**MATERIALS PROVIDED**
────────────────────────────────────────
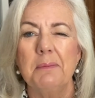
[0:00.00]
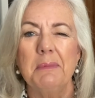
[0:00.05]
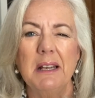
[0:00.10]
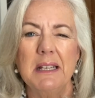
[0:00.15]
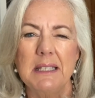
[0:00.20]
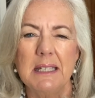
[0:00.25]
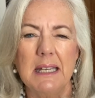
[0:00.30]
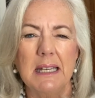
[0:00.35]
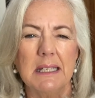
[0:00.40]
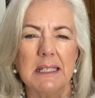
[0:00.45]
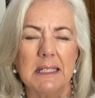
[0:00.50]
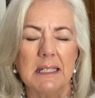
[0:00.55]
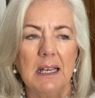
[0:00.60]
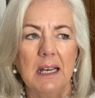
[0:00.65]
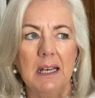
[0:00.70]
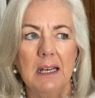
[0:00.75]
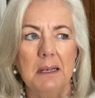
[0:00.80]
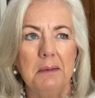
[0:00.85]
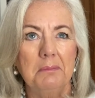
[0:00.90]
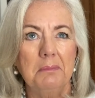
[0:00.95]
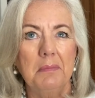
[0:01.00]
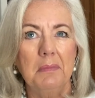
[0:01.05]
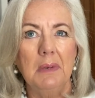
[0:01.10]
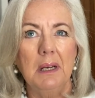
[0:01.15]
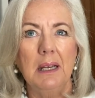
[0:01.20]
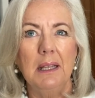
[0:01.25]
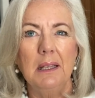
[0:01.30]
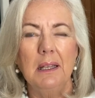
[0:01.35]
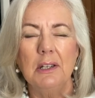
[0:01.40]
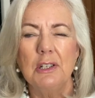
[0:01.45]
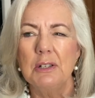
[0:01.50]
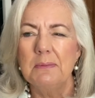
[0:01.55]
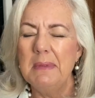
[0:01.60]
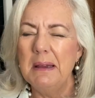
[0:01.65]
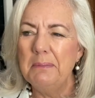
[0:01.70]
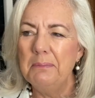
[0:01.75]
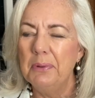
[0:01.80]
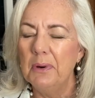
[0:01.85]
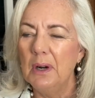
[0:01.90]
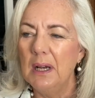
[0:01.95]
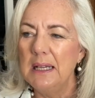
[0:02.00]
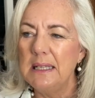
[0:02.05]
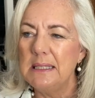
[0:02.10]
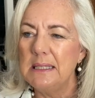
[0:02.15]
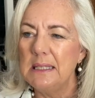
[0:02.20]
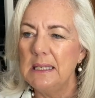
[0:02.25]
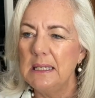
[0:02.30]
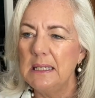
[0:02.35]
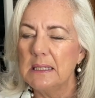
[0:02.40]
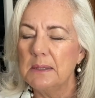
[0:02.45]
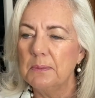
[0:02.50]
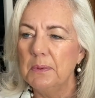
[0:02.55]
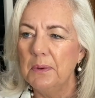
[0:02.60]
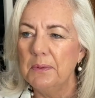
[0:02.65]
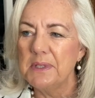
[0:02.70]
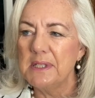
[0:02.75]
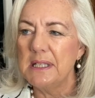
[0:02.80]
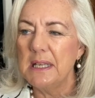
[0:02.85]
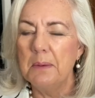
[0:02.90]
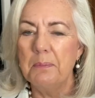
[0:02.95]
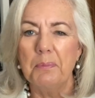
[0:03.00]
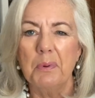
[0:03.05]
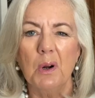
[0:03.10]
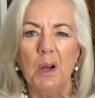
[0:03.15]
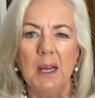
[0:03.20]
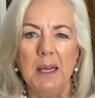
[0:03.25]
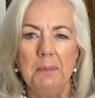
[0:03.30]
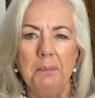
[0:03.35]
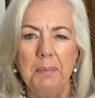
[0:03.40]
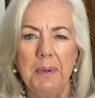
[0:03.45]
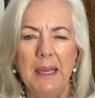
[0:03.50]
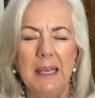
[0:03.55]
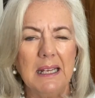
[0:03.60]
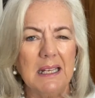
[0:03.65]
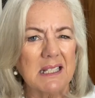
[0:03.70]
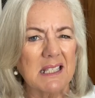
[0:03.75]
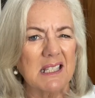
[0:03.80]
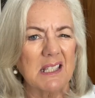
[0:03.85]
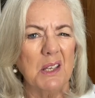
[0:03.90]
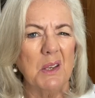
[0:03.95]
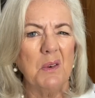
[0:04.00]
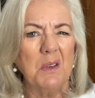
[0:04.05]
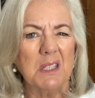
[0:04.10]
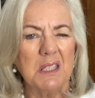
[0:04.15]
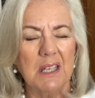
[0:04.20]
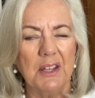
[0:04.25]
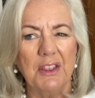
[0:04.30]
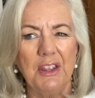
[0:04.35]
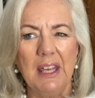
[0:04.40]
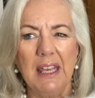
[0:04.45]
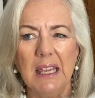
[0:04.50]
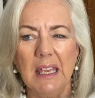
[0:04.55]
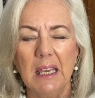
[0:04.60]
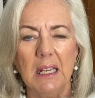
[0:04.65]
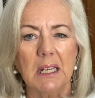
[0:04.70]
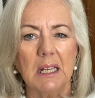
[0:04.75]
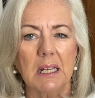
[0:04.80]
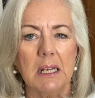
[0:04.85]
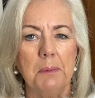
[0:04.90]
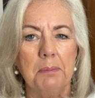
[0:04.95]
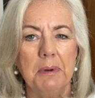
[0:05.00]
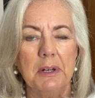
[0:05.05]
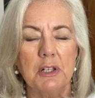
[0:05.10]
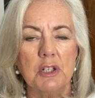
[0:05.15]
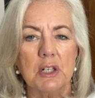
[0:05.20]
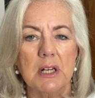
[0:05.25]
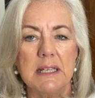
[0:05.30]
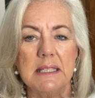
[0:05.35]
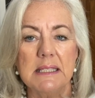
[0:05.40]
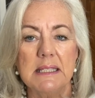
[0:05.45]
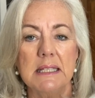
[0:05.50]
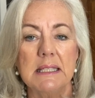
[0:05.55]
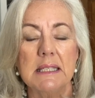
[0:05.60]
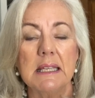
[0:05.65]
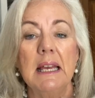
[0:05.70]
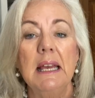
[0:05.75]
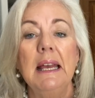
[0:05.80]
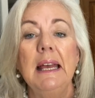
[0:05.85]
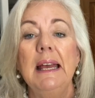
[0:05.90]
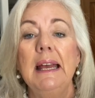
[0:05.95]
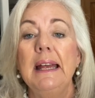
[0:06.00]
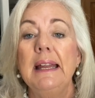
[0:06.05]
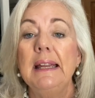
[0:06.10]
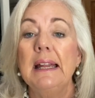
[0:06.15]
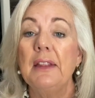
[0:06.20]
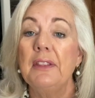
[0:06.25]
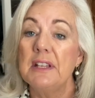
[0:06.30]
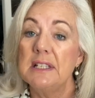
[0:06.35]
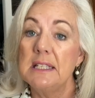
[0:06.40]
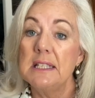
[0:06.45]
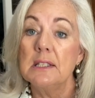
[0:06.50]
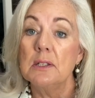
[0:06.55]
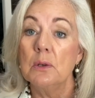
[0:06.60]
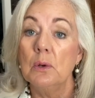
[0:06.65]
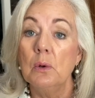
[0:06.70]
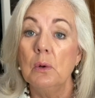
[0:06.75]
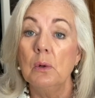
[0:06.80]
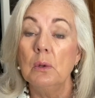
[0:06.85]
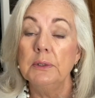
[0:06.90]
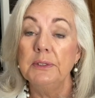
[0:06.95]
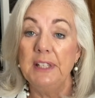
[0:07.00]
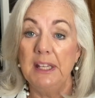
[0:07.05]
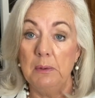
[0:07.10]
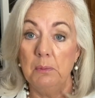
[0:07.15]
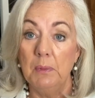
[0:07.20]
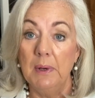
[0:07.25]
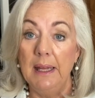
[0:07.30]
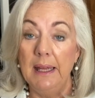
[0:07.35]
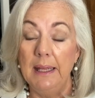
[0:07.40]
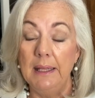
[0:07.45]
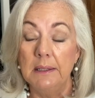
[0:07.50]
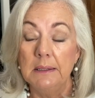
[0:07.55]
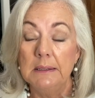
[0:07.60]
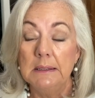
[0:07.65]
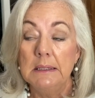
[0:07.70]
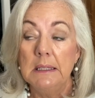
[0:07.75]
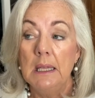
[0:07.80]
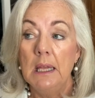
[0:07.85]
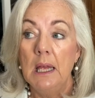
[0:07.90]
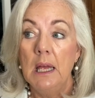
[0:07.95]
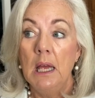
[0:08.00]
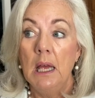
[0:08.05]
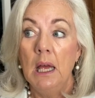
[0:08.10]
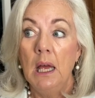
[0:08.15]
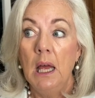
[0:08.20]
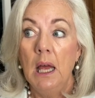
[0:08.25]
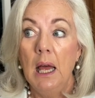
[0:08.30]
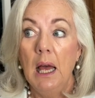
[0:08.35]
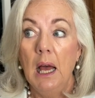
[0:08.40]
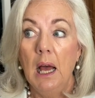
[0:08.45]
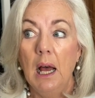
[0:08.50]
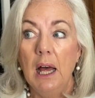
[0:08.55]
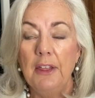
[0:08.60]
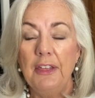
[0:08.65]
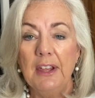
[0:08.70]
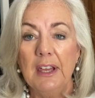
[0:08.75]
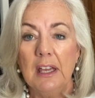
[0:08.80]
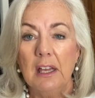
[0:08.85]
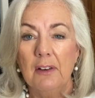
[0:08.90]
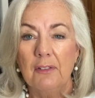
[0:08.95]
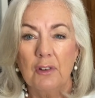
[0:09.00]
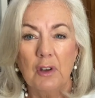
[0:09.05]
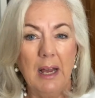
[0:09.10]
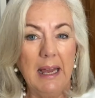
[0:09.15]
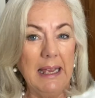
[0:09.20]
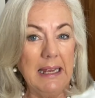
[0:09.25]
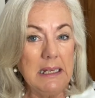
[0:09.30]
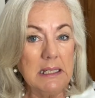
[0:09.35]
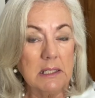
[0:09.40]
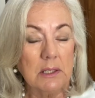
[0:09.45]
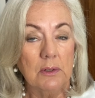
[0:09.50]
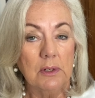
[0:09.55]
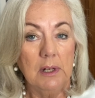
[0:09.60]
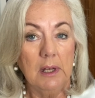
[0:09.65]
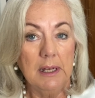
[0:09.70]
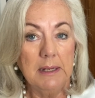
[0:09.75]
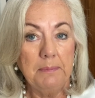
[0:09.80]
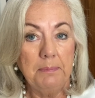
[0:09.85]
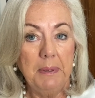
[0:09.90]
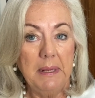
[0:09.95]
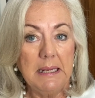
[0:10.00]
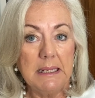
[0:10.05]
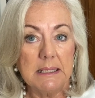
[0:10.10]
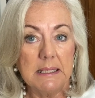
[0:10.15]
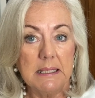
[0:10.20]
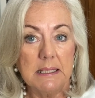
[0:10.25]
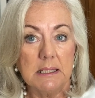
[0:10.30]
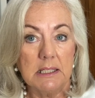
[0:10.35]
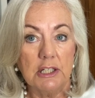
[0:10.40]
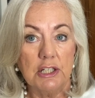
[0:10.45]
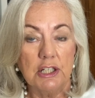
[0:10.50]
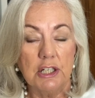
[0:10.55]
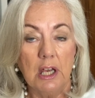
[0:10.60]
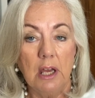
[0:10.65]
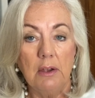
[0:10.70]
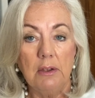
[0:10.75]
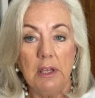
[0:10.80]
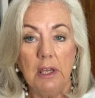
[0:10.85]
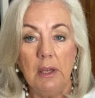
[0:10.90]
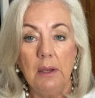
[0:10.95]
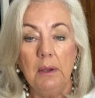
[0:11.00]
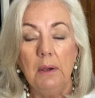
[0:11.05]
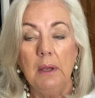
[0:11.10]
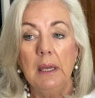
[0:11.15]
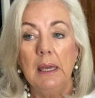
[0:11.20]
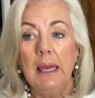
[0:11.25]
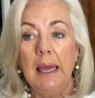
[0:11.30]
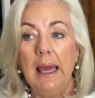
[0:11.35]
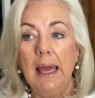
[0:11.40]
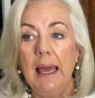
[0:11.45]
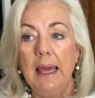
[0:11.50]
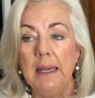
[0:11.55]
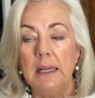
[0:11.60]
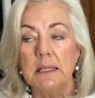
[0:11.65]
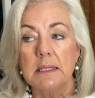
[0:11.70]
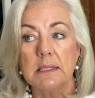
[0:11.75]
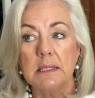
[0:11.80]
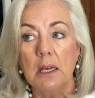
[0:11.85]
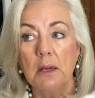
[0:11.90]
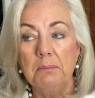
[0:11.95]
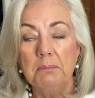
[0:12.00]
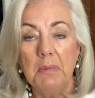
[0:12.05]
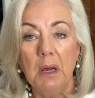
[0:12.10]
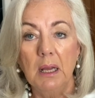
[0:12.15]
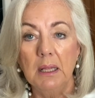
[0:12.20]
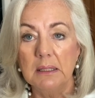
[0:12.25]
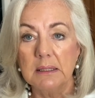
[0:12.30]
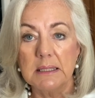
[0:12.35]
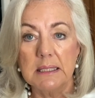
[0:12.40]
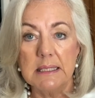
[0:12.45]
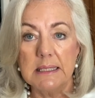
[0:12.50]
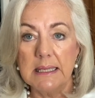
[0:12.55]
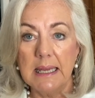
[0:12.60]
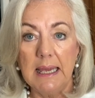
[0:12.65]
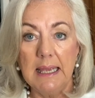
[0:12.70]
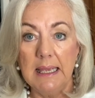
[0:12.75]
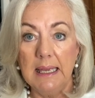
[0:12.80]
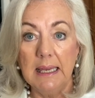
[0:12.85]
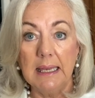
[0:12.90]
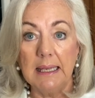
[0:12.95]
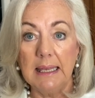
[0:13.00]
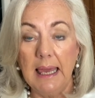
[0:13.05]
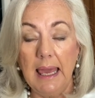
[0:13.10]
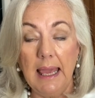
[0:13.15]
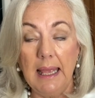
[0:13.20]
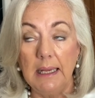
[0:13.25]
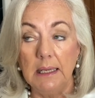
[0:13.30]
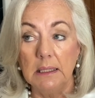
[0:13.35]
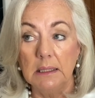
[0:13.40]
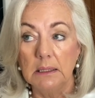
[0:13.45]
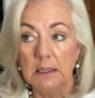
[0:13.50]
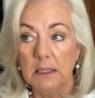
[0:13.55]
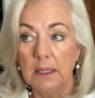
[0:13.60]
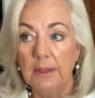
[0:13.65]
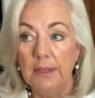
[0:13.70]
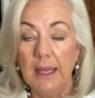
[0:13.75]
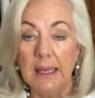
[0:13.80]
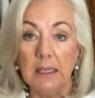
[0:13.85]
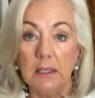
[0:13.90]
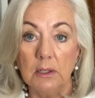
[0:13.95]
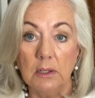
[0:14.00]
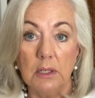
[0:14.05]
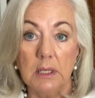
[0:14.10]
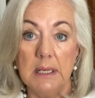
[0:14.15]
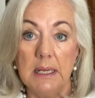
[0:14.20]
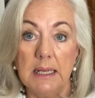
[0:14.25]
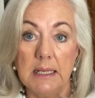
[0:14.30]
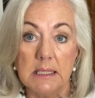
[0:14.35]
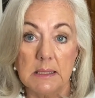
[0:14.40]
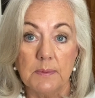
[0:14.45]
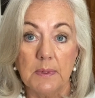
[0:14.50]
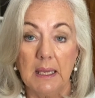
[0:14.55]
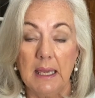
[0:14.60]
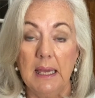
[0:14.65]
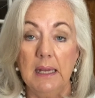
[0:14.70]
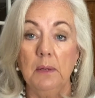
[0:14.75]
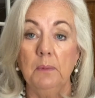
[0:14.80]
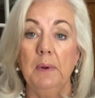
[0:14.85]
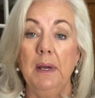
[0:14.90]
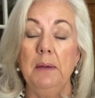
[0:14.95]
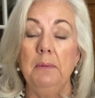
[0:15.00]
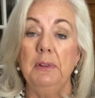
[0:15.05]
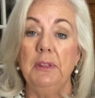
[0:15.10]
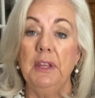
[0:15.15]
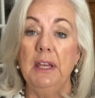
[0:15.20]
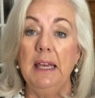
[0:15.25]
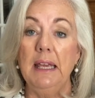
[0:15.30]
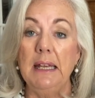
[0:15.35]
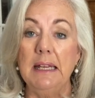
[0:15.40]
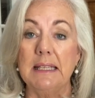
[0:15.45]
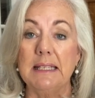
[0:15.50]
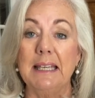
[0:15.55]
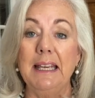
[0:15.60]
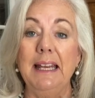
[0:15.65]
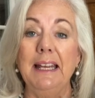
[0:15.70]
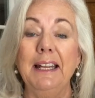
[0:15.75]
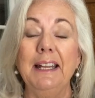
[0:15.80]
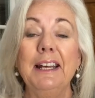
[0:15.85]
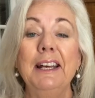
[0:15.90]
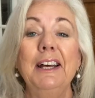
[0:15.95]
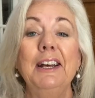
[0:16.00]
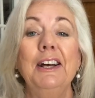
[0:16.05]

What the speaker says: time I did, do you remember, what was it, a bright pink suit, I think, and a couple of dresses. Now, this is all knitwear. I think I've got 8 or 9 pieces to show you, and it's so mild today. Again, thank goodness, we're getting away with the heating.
────────────────────────────────────────
**PROBLEM STATEMENT**
Write out the entries again, exactly as given, skipping any images.

**REPLY**
[0:00.00]
[0:00.05]
[0:00.10]
[0:00.15]
[0:00.20]
[0:00.25]
[0:00.30]
[0:00.35]
[0:00.40]
[0:00.45]
[0:00.50]
[0:00.55]
[0:00.60]
[0:00.65]
[0:00.70]
[0:00.75]
[0:00.80]
[0:00.85]
[0:00.90]
[0:00.95]
[0:01.00]
[0:01.05]
[0:01.10]
[0:01.15]
[0:01.20]
[0:01.25]
[0:01.30]
[0:01.35]
[0:01.40]
[0:01.45]
[0:01.50]
[0:01.55]
[0:01.60]
[0:01.65]
[0:01.70]
[0:01.75]
[0:01.80]
[0:01.85]
[0:01.90]
[0:01.95]
[0:02.00]
[0:02.05]
[0:02.10]
[0:02.15]
[0:02.20]
[0:02.25]
[0:02.30]
[0:02.35]
[0:02.40]
[0:02.45]
[0:02.50]
[0:02.55]
[0:02.60]
[0:02.65]
[0:02.70]
[0:02.75]
[0:02.80]
[0:02.85]
[0:02.90]
[0:02.95]
[0:03.00]
[0:03.05]
[0:03.10]
[0:03.15]
[0:03.20]
[0:03.25]
[0:03.30]
[0:03.35]
[0:03.40]
[0:03.45]
[0:03.50]
[0:03.55]
[0:03.60]
[0:03.65]
[0:03.70]
[0:03.75]
[0:03.80]
[0:03.85]
[0:03.90]
[0:03.95]
[0:04.00]
[0:04.05]
[0:04.10]
[0:04.15]
[0:04.20]
[0:04.25]
[0:04.30]
[0:04.35]
[0:04.40]
[0:04.45]
[0:04.50]
[0:04.55]
[0:04.60]
[0:04.65]
[0:04.70]
[0:04.75]
[0:04.80]
[0:04.85]
[0:04.90]
[0:04.95]
[0:05.00]
[0:05.05]
[0:05.10]
[0:05.15]
[0:05.20]
[0:05.25]
[0:05.30]
[0:05.35]
[0:05.40]
[0:05.45]
[0:05.50]
[0:05.55]
[0:05.60]
[0:05.65]
[0:05.70]
[0:05.75]
[0:05.80]
[0:05.85]
[0:05.90]
[0:05.95]
[0:06.00]
[0:06.05]
[0:06.10]
[0:06.15]
[0:06.20]
[0:06.25]
[0:06.30]
[0:06.35]
[0:06.40]
[0:06.45]
[0:06.50]
[0:06.55]
[0:06.60]
[0:06.65]
[0:06.70]
[0:06.75]
[0:06.80]
[0:06.85]
[0:06.90]
[0:06.95]
[0:07.00]
[0:07.05]
[0:07.10]
[0:07.15]
[0:07.20]
[0:07.25]
[0:07.30]
[0:07.35]
[0:07.40]
[0:07.45]
[0:07.50]
[0:07.55]
[0:07.60]
[0:07.65]
[0:07.70]
[0:07.75]
[0:07.80]
[0:07.85]
[0:07.90]
[0:07.95]
[0:08.00]
[0:08.05]
[0:08.10]
[0:08.15]
[0:08.20]
[0:08.25]
[0:08.30]
[0:08.35]
[0:08.40]
[0:08.45]
[0:08.50]
[0:08.55]
[0:08.60]
[0:08.65]
[0:08.70]
[0:08.75]
[0:08.80]
[0:08.85]
[0:08.90]
[0:08.95]
[0:09.00]
[0:09.05]
[0:09.10]
[0:09.15]
[0:09.20]
[0:09.25]
[0:09.30]
[0:09.35]
[0:09.40]
[0:09.45]
[0:09.50]
[0:09.55]
[0:09.60]
[0:09.65]
[0:09.70]
[0:09.75]
[0:09.80]
[0:09.85]
[0:09.90]
[0:09.95]
[0:10.00]
[0:10.05]
[0:10.10]
[0:10.15]
[0:10.20]
[0:10.25]
[0:10.30]
[0:10.35]
[0:10.40]
[0:10.45]
[0:10.50]
[0:10.55]
[0:10.60]
[0:10.65]
[0:10.70]
[0:10.75]
[0:10.80]
[0:10.85]
[0:10.90]
[0:10.95]
[0:11.00]
[0:11.05]
[0:11.10]
[0:11.15]
[0:11.20]
[0:11.25]
[0:11.30]
[0:11.35]
[0:11.40]
[0:11.45]
[0:11.50]
[0:11.55]
[0:11.60]
[0:11.65]
[0:11.70]
[0:11.75]
[0:11.80]
[0:11.85]
[0:11.90]
[0:11.95]
[0:12.00]
[0:12.05]
[0:12.10]
[0:12.15]
[0:12.20]
[0:12.25]
[0:12.30]
[0:12.35]
[0:12.40]
[0:12.45]
[0:12.50]
[0:12.55]
[0:12.60]
[0:12.65]
[0:12.70]
[0:12.75]
[0:12.80]
[0:12.85]
[0:12.90]
[0:12.95]
[0:13.00]
[0:13.05]
[0:13.10]
[0:13.15]
[0:13.20]
[0:13.25]
[0:13.30]
[0:13.35]
[0:13.40]
[0:13.45]
[0:13.50]
[0:13.55]
[0:13.60]
[0:13.65]
[0:13.70]
[0:13.75]
[0:13.80]
[0:13.85]
[0:13.90]
[0:13.95]
[0:14.00]
[0:14.05]
[0:14.10]
[0:14.15]
[0:14.20]
[0:14.25]
[0:14.30]
[0:14.35]
[0:14.40]
[0:14.45]
[0:14.50]
[0:14.55]
[0:14.60]
[0:14.65]
[0:14.70]
[0:14.75]
[0:14.80]
[0:14.85]
[0:14.90]
[0:14.95]
[0:15.00]
[0:15.05]
[0:15.10]
[0:15.15]
[0:15.20]
[0:15.25]
[0:15.30]
[0:15.35]
[0:15.40]
[0:15.45]
[0:15.50]
[0:15.55]
[0:15.60]
[0:15.65]
[0:15.70]
[0:15.75]
[0:15.80]
[0:15.85]
[0:15.90]
[0:15.95]
[0:16.00]
[0:16.05]

What the speaker says: time I did, do you remember, what was it, a bright pink suit, I think, and a couple of dresses. Now, this is all knitwear. I think I've got 8 or 9 pieces to show you, and it's so mild today. Again, thank goodness, we're getting away with the heating.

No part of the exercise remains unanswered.